Rejoindre la ville d’Arucas ne nous prend que 17 minutes. C’est ce qu’affirme Google Map, c’est le temps nécessaire pour parcourir les 15 kilomètres depuis la capitale, Las Palmas de Gran Canaria, en empruntant les routes actuelles.
Malgré tout, en 1884, un groupe d’attelages a mis cinq jours pour transporter les machines écossaises qui allaient mettre en marche la Fabrique de Sucre de San Pedro. Ce fut une opération compliquée du fait des dimensions et du poids des machines – qui avaient été débarquées à Puerto de la Lou - et du fait de l’étroitesse des routes sinueuses de l’époque.
On a planté à Arucas de la canne à sucre avant même que cette culture n’arrive à Cuba, premier pays auquel on pense lorsqu’on prononce le nom de cette plante. Lorsqu'Arucas a connu son fort développement urbain et industriel du XIXème siècle, on y a ouvert une des fabriques les plus modernes pour le broyage et le traitement de la canne. C’est de là que sortait le rhum le plus fameux des Canaries, en effet la Fabrique de San Pedro est devenue une distillerie et un peu plus d’un siècle plus tard, elle appartient au patrimoine des insulaires : dans l’iconographie représentant des scènes de la vie quotidienne ou des fêtes populaires, on retrouve toujours l’image d’une bouteille de rhum, dans les phrases prononcées par tel ou tel personnage représentant la culture populaire, l’expression « rhum d’Arucas » est omniprésente.
Le nom de la ville est devenu nom de rhum. Même les Chinois commencent à le savoir (et ce n’est pas une phrase prononcée à la légère : ce produit est désormais commercialisé dans le puissant pays asiatique comme on peut le constater en consultant les options de langue sur le site internet du rhum Arucas, dans la liste apparaît le mandarin.

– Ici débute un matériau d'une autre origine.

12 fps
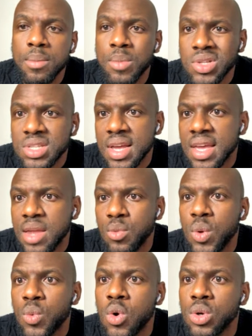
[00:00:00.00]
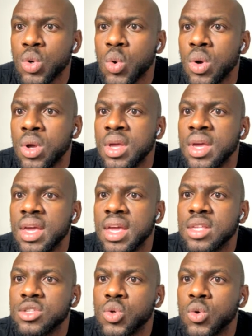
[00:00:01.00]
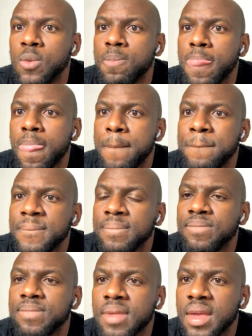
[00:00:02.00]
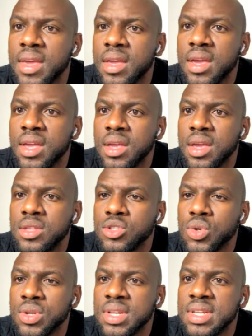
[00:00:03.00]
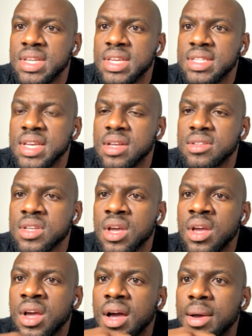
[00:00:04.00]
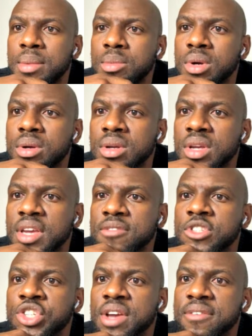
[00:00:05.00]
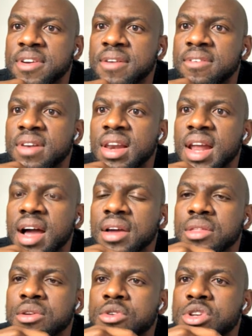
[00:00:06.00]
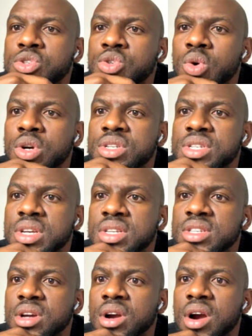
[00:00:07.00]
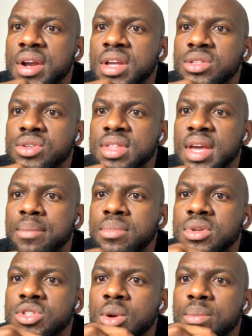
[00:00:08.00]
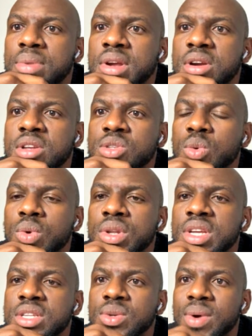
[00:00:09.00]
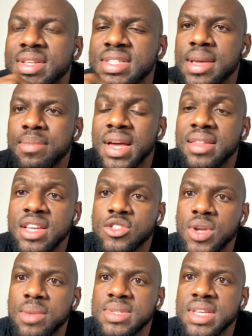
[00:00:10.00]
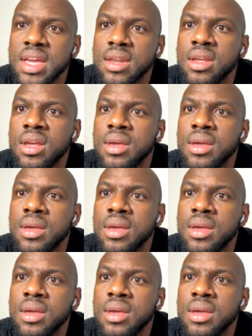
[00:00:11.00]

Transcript: But again, we won't go into the details. If JFF lack the resources, according to them, some players would need to accept that. That's what I'm saying.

Avec cinq siècles de culture de la canne à sucre, le distillat est non seulement devenu célèbre et objet du quotidien sur cette île, mais il a aussi contribué à créer un insulaire gourmand, comme en atteste la longue liste des pâtisseries et, comment pourrait-il en être autrement, l’inventeur du rhum-miel qui après avoir été « rhum au miel » dans les maisons, bars et épiceries de Gran Canaria dans l’après-guerre a été simplement désigné par ‘ronmiel’ (rhumiel), produit canarien protégé par une Appellation Géographique Protégée.
Au cœur de cette évolution, le produit est passé des bars et cafés des années 1950 à l’industrie du rhum, il était à l’origine préparé avec du miel de canne, aujourd’hui la recette a évolué vers le miel d’abeille avec une infinité de possibilités déclinées en combinaisons et cocktails.
Et comme si cela ne suffisait pas, la contribution de cette invention au monde du rhum, en tant que création naïve de Gran Canaria, a produit le même effet avec une de ses cultures d’exportation actuelles : la banane. Les macérations avec ce fruit insulaire ont également suivi toute une évolution vers cette industrie canarienne, que l’on retrouve entre autres dans la liqueur de banane.
Découvrir cette rhumerie centenaire (la plus grande et la plus ancienne cave de rhum d’Europe est à la portée de n’importe quel visiteur qui se rend à Arucas (nous avons échangé les attelages pour de modernes guaguas – autobus – et les routes sinueuses ont aujourd’hui été redessinées pour plus de sécurité). Il n’est pas non plus indispensable d’aimer le rhum, la visite vaut aussi le détour car l’on peut découvrir les noms des nombreux artistes de cinéma, chanteurs, écrivains et même footballeurs qui ont signé les tonneaux de la cave (pour en savoir plus : www.nortedegrancanaria.es).